## 9.5. Binary String Functions and Operators []() This section describes functions and operators for examining and manipulating binary strings, that is values of type `bytea`. Many of these are equivalent, in purpose and syntax, to the text-string functions described in the previous section. SQL defines some string functions that use key words, rather than commas, to separate arguments. Details are in [Table 9.11](functions-binarystring.html#FUNCTIONS-BINARYSTRING-SQL). PostgreSQL also provides versions of these functions that use the regular function invocation syntax (see [Table 9.12](functions-binarystring.html#FUNCTIONS-BINARYSTRING-OTHER)). **Table 9.11. SQL Binary String Functions and Operators** | Function/Operator

Description

Example(s) | |------------------------------------------------------------------------------------------------------------------------------------------------------------------------------------------------------------------------------------------------------------------------------------------------------------------------------------------------------------------------------------------------------------------------------------------------------------| | []() `bytea` `||` `bytea` → `bytea`

Concatenates the two binary strings.

`'\x123456'::bytea || '\x789a00bcde'::bytea` → `\x123456789a00bcde` | | []() `bit_length` ( `bytea` ) → `integer`

Returns number of bits in the binary string (8 times the `octet_length`).
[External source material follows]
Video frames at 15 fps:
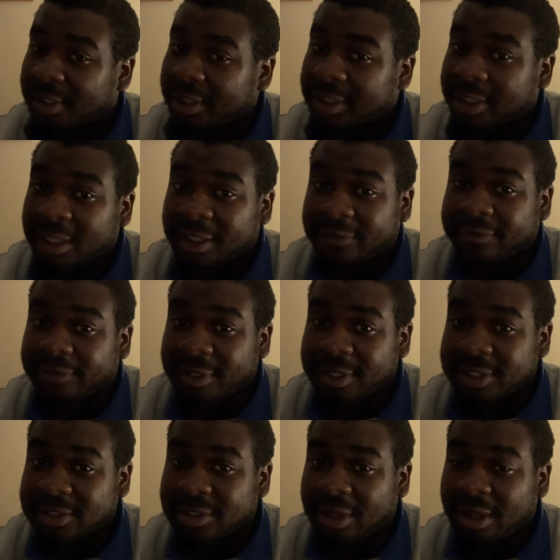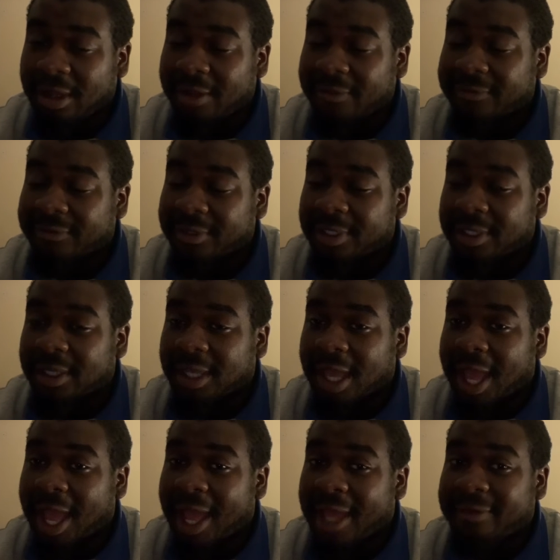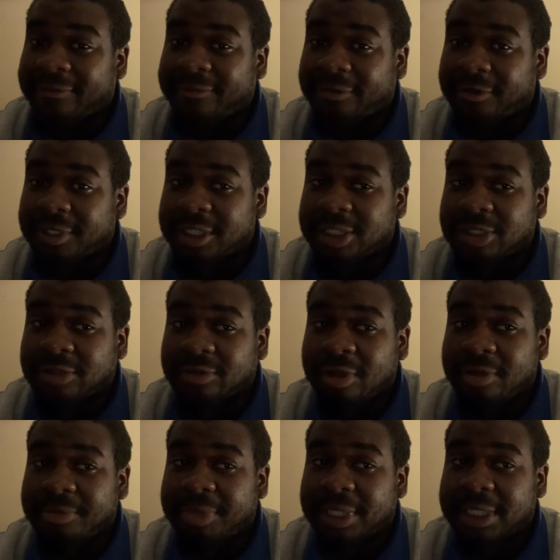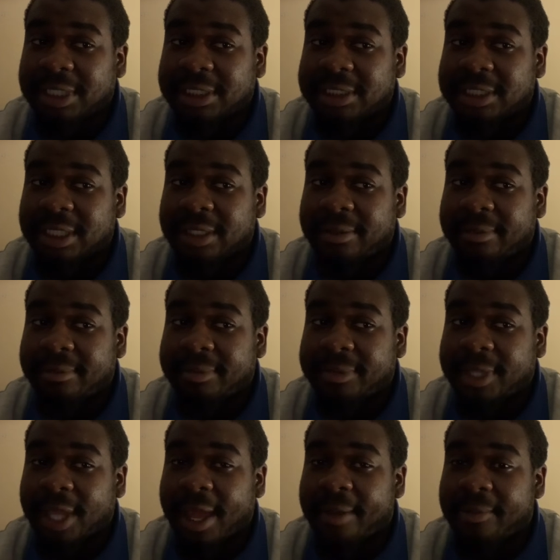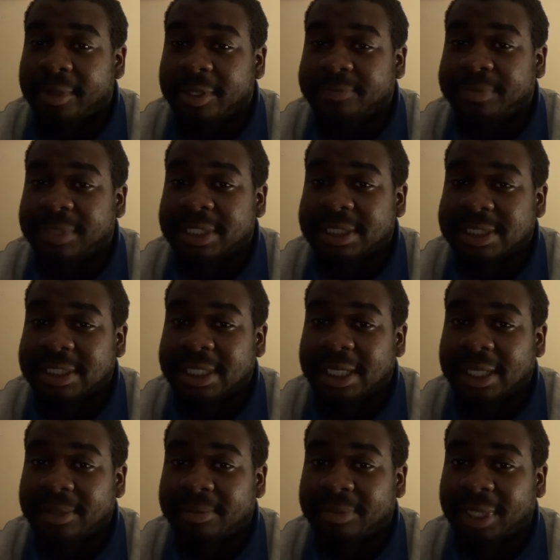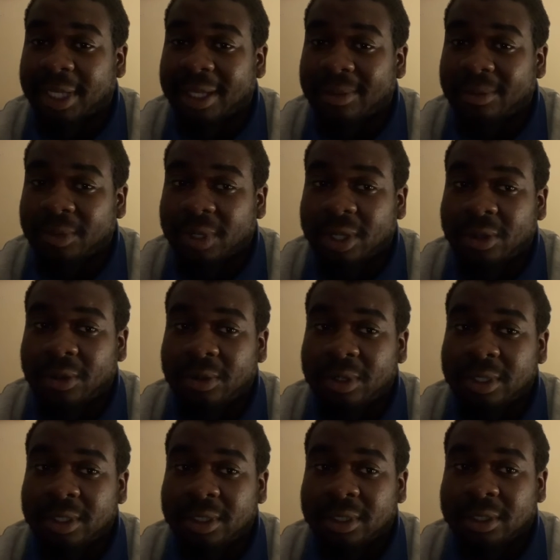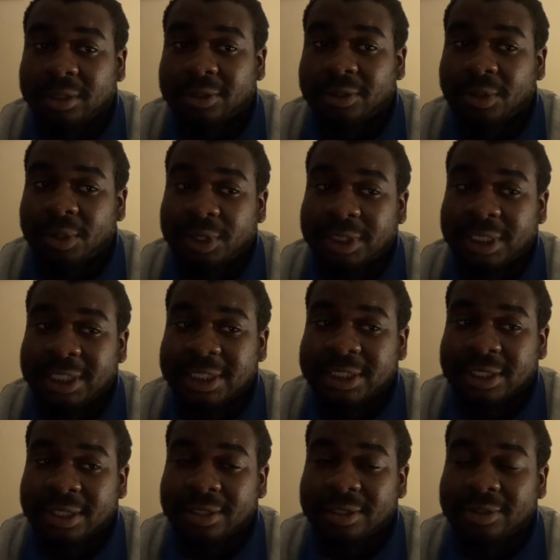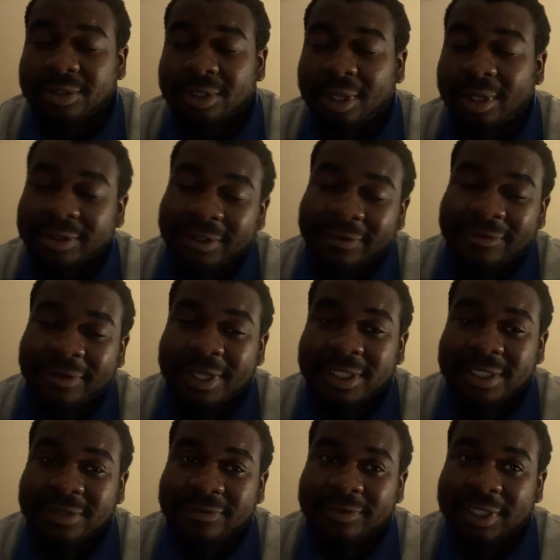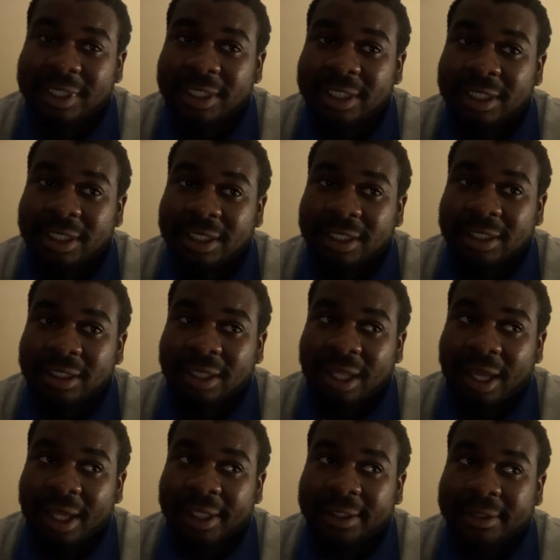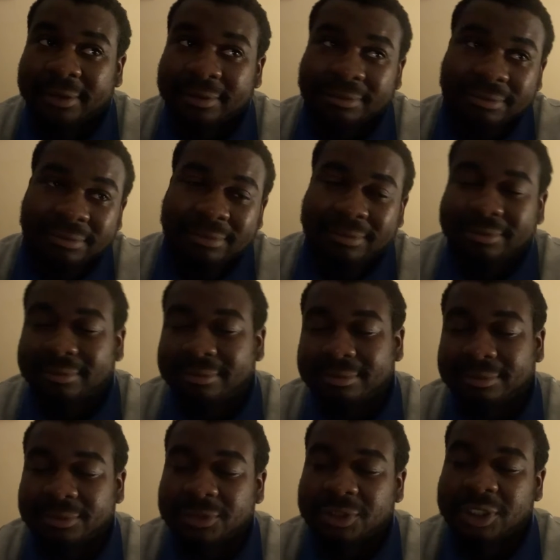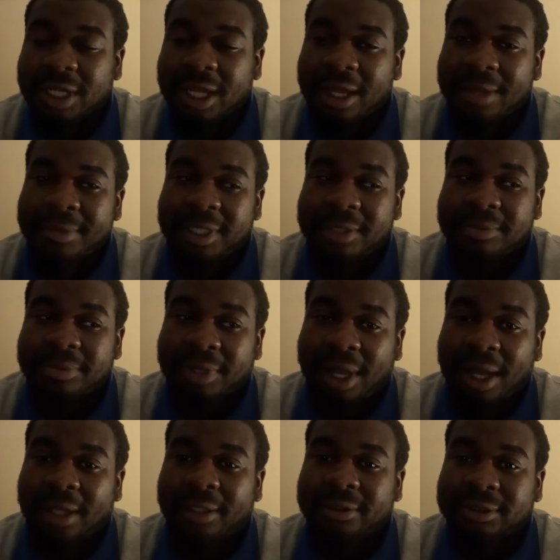Now, the first half, and for this Europa League team that we've been seeing playing well, doing decent, you know, defensively, like, do you know what I mean? But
`bit_length('\x123456'::bytea)` → `24` | | []() `octet_length` ( `bytea` ) → `integer`

Returns number of bytes in the binary string.
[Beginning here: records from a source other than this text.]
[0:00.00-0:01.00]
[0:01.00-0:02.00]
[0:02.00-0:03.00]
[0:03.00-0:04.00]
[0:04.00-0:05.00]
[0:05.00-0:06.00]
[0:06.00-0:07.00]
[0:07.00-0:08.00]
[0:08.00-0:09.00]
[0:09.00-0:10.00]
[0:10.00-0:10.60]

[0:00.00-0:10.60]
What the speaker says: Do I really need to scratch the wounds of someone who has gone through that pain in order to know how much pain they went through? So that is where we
`octet_length('\x123456'::bytea)` → `3` | |[]() `overlay` ( *`bytes`* `bytea` `PLACING` *`newsubstring`* `bytea` `FROM` *`start`* `integer` [ `FOR` *`count`* `integer` ] ) → `bytea`

Replaces the substring of *`bytes`* that starts at the *`start`*'th byte and extends for *`count`* bytes with *`newsubstring`*. If *`count`* is omitted, it defaults to the length of *`newsubstring`*.

`overlay('\x1234567890'::bytea placing '\002\003'::bytea from 2 for 3)` → `\x12020390`| | []() `position` ( *`substring`* `bytea` `IN` *`bytes`* `bytea` ) → `integer`

Returns first starting index of the specified *`substring`* within *`bytes`*, or zero if it's not present.

`position('\x5678'::bytea in '\x1234567890'::bytea)` → `3` | | []() `substring` ( *`bytes`* `bytea` [ `FROM` *`start`* `integer` ] [ `FOR` *`count`* `integer` ] ) → `bytea`

Extracts the substring of *`bytes`* starting at the *`start`*'th byte if that is specified, and stopping after *`count`* bytes if that is specified. Provide at least one of *`start`* and *`count`*.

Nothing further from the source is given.